SLAM FROM SUDAN
Sudanese-American poet and activist, Emtithal Mahmoud, expresses "the real emotions behind the headlines" according to this Guardian article. She was born in Darfur and moved to Yemen before settling in the US in 1998. She wrote her poem “Mama” after her grandmother died of cancer in Sudan. She had survived famine and war, but ultimately, a lack of access to medical research is what took her life. In crafting her poems, Mahmoud explores her feelings through her poetry and shares her experience as a young black Muslim woman in America. She performs to express herself and to be the voice that she didn’t have growing up.

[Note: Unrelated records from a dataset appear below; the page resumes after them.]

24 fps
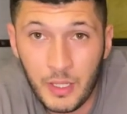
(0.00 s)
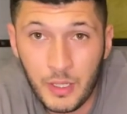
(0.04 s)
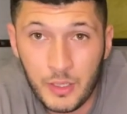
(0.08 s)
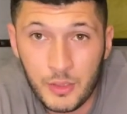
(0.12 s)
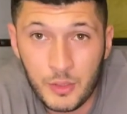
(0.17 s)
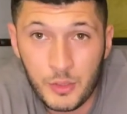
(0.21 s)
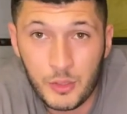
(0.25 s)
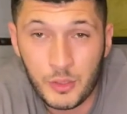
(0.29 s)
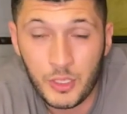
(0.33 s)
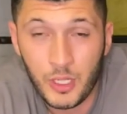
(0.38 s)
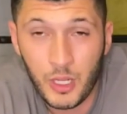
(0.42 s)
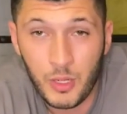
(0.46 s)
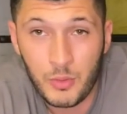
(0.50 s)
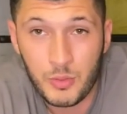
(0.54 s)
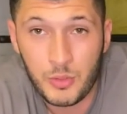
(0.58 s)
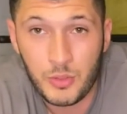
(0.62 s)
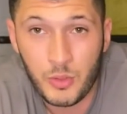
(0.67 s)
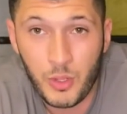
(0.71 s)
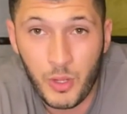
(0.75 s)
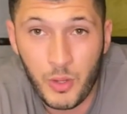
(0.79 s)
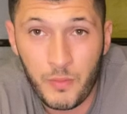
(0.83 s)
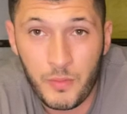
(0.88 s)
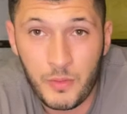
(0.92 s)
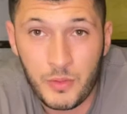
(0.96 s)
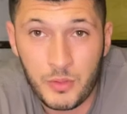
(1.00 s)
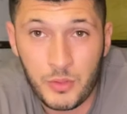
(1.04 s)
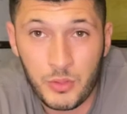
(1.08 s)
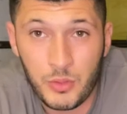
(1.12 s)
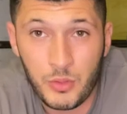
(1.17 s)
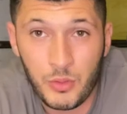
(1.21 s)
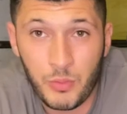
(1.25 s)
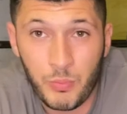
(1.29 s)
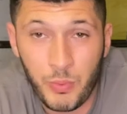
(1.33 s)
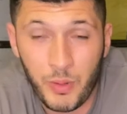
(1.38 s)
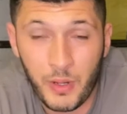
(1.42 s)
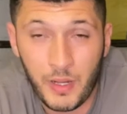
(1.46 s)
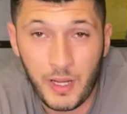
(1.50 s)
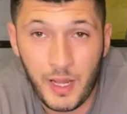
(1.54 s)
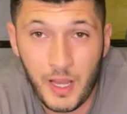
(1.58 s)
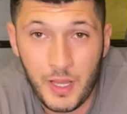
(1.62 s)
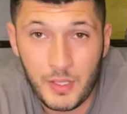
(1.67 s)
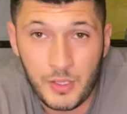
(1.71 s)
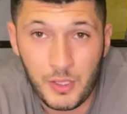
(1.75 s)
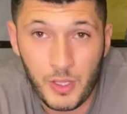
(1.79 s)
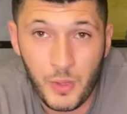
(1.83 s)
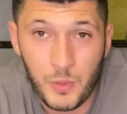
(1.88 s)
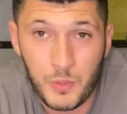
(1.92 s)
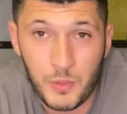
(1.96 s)
just go to over to
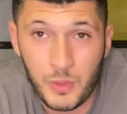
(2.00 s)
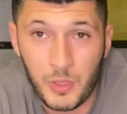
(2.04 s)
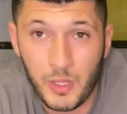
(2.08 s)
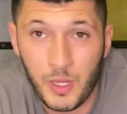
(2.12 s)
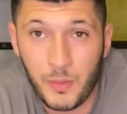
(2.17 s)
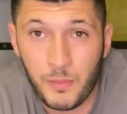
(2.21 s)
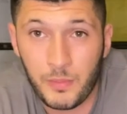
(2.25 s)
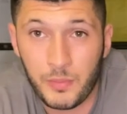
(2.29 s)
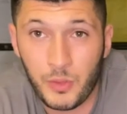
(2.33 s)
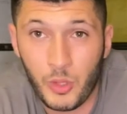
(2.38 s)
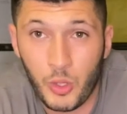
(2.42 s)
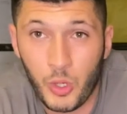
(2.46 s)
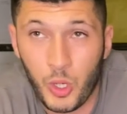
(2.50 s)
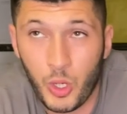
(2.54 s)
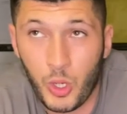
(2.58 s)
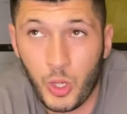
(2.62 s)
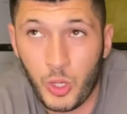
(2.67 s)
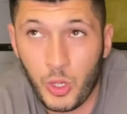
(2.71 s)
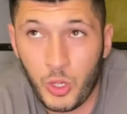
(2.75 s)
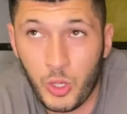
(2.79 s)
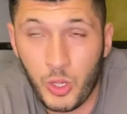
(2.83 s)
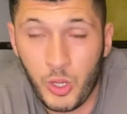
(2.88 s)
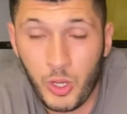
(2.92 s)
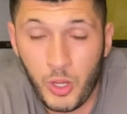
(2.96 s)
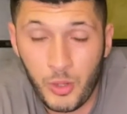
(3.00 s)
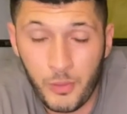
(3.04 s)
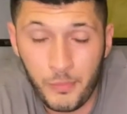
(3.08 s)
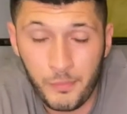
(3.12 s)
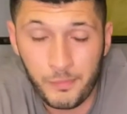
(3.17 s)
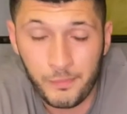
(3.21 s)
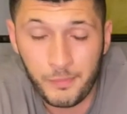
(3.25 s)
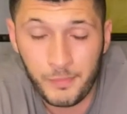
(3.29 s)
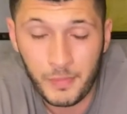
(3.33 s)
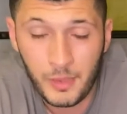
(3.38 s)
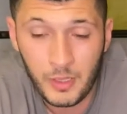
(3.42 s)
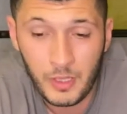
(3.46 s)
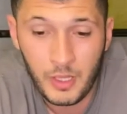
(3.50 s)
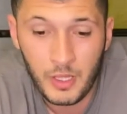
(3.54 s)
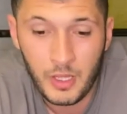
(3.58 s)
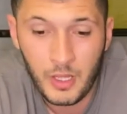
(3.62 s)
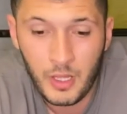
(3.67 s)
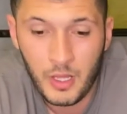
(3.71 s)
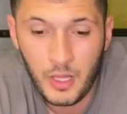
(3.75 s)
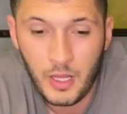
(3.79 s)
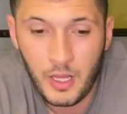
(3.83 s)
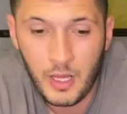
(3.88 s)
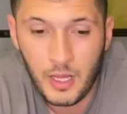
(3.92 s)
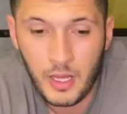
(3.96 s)
bricklayersocialclub.com,
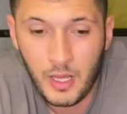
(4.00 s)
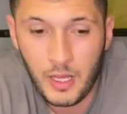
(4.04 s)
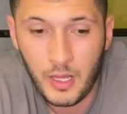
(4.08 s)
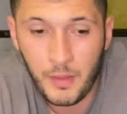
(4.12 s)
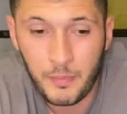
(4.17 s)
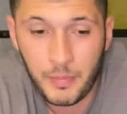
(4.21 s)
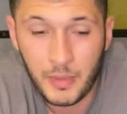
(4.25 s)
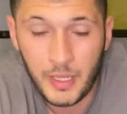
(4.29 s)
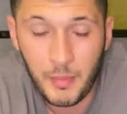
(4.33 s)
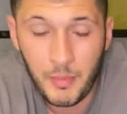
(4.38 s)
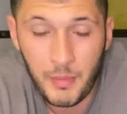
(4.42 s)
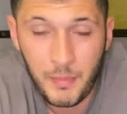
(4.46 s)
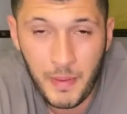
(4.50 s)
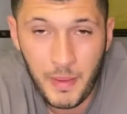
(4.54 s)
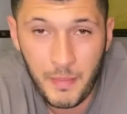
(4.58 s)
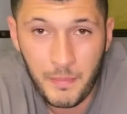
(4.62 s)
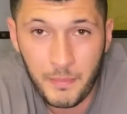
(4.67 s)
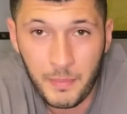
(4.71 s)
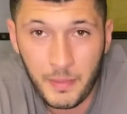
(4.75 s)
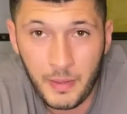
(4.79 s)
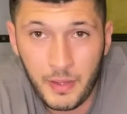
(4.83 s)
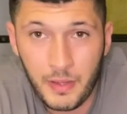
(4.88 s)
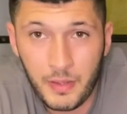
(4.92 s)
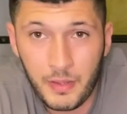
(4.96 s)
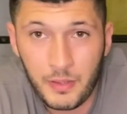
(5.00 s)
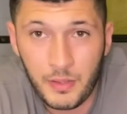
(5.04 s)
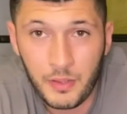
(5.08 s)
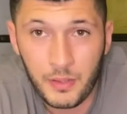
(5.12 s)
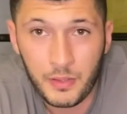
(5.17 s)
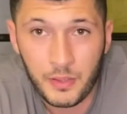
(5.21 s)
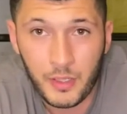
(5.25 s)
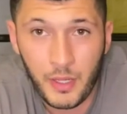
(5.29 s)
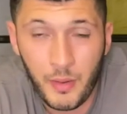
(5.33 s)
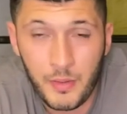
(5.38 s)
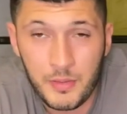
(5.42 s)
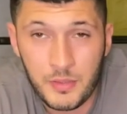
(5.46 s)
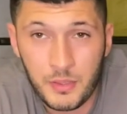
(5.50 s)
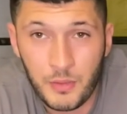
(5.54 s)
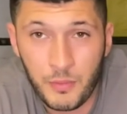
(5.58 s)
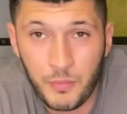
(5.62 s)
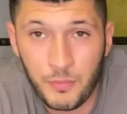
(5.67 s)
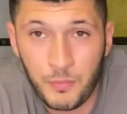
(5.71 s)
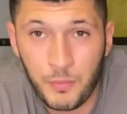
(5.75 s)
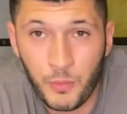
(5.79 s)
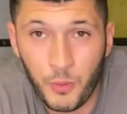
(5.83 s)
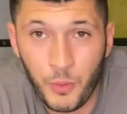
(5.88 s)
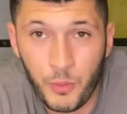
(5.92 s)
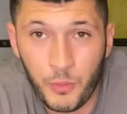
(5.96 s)
become a member, go into the
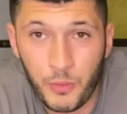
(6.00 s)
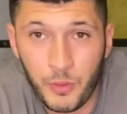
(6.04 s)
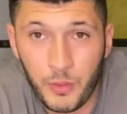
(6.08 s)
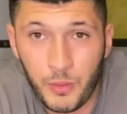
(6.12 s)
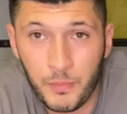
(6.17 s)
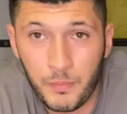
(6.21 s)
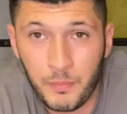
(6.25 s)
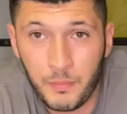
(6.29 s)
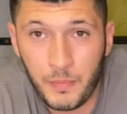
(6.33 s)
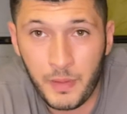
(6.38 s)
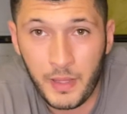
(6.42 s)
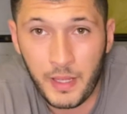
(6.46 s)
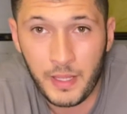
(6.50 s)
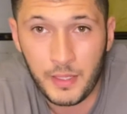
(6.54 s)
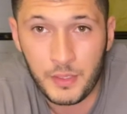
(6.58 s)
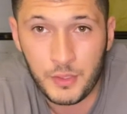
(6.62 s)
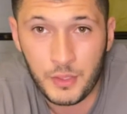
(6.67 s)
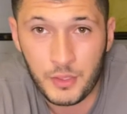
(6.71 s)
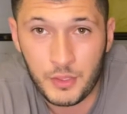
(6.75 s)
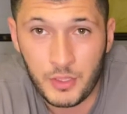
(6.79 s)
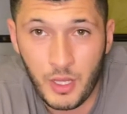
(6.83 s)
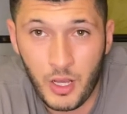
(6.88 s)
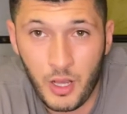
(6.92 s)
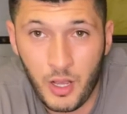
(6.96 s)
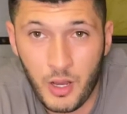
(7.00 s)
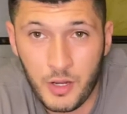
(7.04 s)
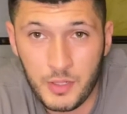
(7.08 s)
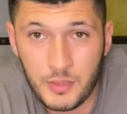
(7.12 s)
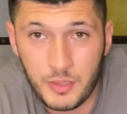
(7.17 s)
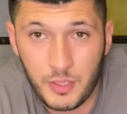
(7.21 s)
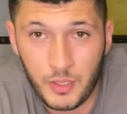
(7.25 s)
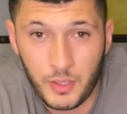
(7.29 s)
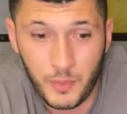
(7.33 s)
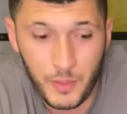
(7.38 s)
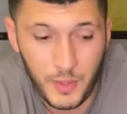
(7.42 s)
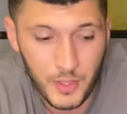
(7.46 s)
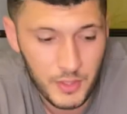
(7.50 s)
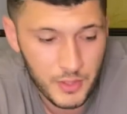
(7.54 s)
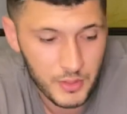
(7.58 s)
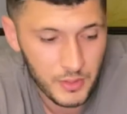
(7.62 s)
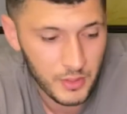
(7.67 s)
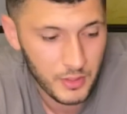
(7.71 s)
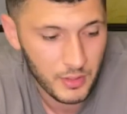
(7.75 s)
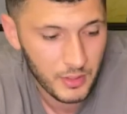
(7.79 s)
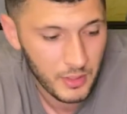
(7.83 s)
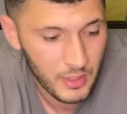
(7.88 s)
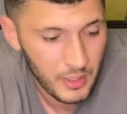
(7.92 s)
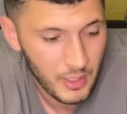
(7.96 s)
forum and just ask the
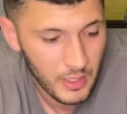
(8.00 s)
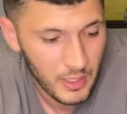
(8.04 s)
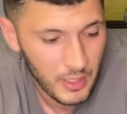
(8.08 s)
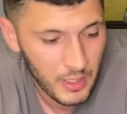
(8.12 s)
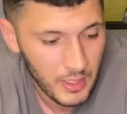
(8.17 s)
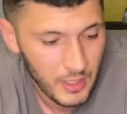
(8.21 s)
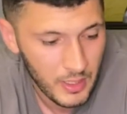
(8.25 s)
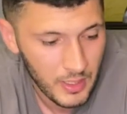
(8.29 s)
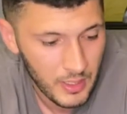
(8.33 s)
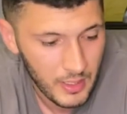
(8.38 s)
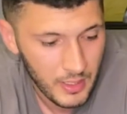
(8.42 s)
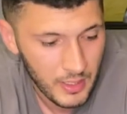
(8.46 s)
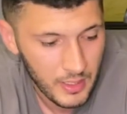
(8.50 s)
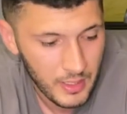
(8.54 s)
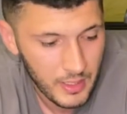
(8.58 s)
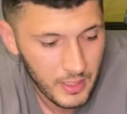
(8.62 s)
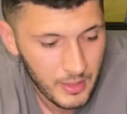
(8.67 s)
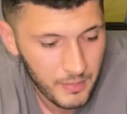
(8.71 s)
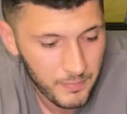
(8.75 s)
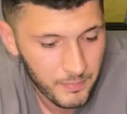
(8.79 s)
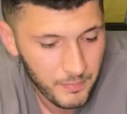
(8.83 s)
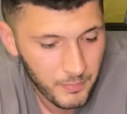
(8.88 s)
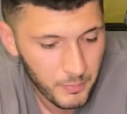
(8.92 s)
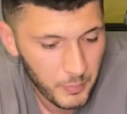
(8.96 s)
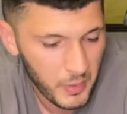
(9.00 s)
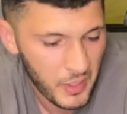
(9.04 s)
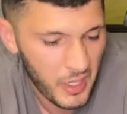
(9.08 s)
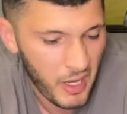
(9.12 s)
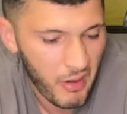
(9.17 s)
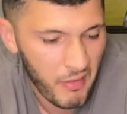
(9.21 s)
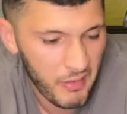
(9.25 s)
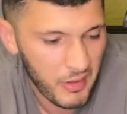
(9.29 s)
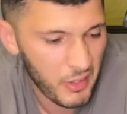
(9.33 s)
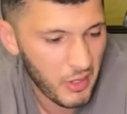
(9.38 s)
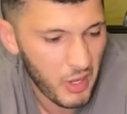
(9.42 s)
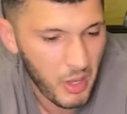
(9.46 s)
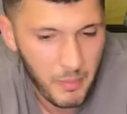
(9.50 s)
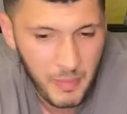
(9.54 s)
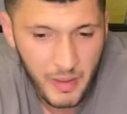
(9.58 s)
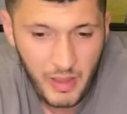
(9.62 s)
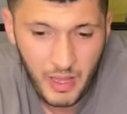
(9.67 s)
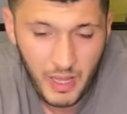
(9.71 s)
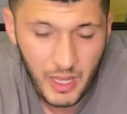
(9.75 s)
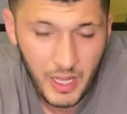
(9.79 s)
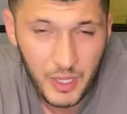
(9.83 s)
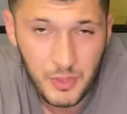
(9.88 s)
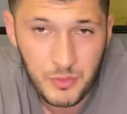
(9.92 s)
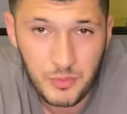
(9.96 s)
question. We've currently got about
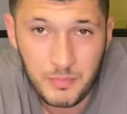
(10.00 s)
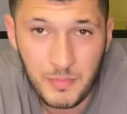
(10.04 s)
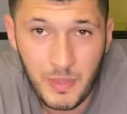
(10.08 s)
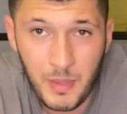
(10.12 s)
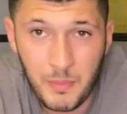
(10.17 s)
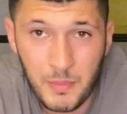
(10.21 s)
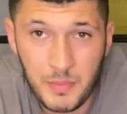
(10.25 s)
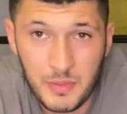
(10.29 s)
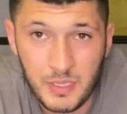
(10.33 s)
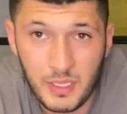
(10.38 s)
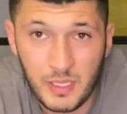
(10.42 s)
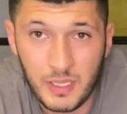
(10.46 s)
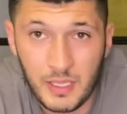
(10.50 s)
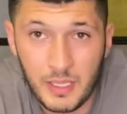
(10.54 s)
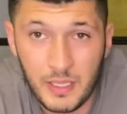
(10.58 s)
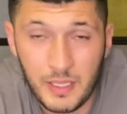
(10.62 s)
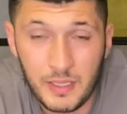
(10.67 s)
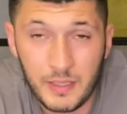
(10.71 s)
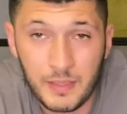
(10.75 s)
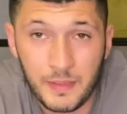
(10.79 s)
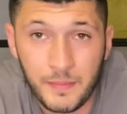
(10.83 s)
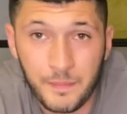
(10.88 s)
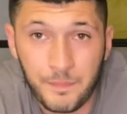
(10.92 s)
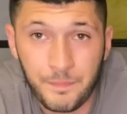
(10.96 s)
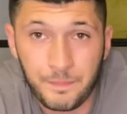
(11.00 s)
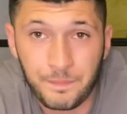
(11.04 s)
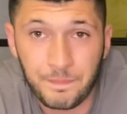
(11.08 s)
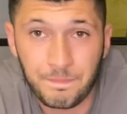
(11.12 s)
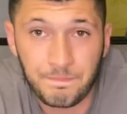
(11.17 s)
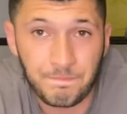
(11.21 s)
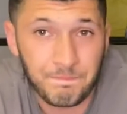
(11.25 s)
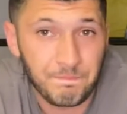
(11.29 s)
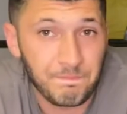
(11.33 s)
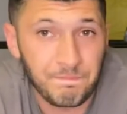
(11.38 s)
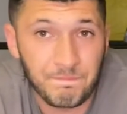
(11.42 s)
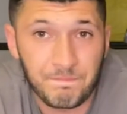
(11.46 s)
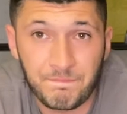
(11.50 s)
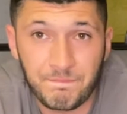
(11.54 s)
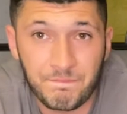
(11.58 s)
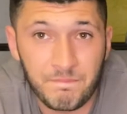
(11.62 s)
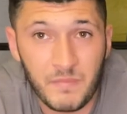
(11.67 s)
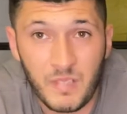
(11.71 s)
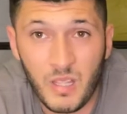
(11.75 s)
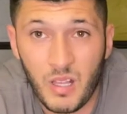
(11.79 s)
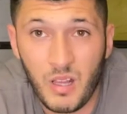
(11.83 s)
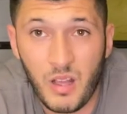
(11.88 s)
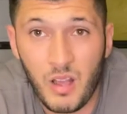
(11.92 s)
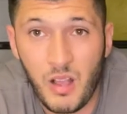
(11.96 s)
100 members in there.
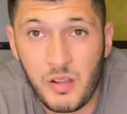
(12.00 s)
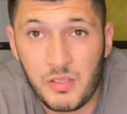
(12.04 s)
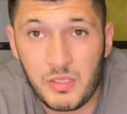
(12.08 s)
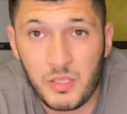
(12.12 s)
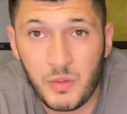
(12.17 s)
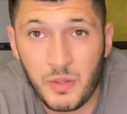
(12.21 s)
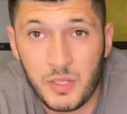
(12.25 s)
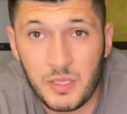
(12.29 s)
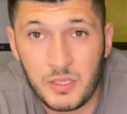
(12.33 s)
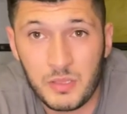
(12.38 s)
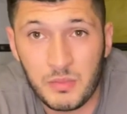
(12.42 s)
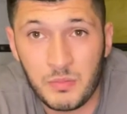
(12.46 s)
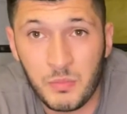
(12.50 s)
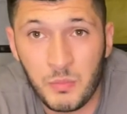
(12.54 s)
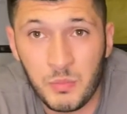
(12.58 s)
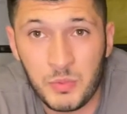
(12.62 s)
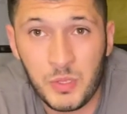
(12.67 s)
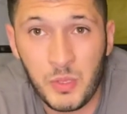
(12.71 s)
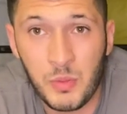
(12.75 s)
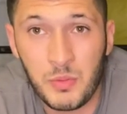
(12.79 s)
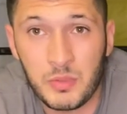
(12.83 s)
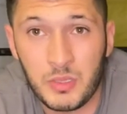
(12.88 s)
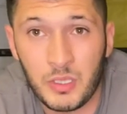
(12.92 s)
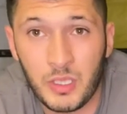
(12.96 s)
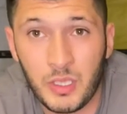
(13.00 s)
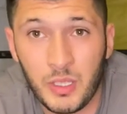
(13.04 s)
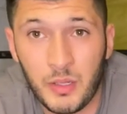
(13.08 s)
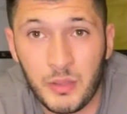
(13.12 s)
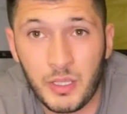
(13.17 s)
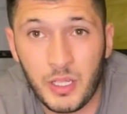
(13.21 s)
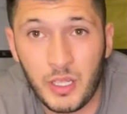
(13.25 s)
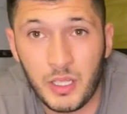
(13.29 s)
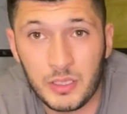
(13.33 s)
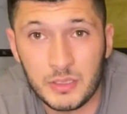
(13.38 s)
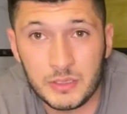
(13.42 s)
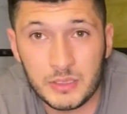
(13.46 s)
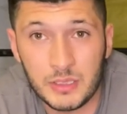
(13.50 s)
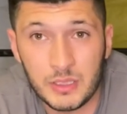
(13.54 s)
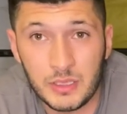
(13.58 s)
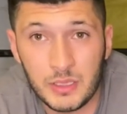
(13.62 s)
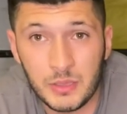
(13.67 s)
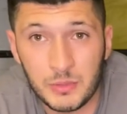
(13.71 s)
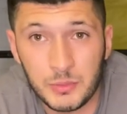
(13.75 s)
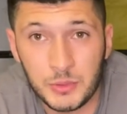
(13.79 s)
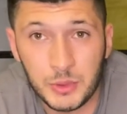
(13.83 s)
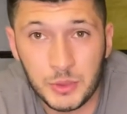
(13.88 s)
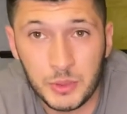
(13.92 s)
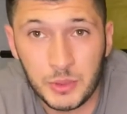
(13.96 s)
Ask the question. Someone's going to know the answer,
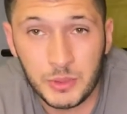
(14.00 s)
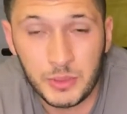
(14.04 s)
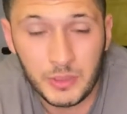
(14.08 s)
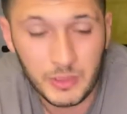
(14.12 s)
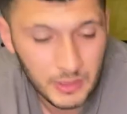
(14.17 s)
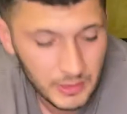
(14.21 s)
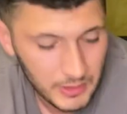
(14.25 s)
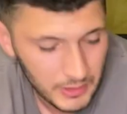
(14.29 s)
I'm sure.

While studying molecular, cellular and developmental biology and anthropology at Yale University, she was named one of BBC’s 100 most inspirational women in 2015. She also won the 2015 Individual World Poetry Slam Championship in Washington DC. She even spoke at the American Academy of Arts and Sciences nuclear ethics conference. Armed with a powerful platform, she began shinning a light on the pervading violence in Sudan and the experiences of refugees. As a UNHCR Goodwill Ambassador, she spends a lot of time with Sudanese locals to raise awareness for peace and even hosts “poetry town halls” that encourage participants to express themselves in a safe space. She also plans workshops and organizes community groups. Her goal in her work as an activist and poet is to “create and inspire a collective responsibility for peace” and to convince people that they deserve to be heard.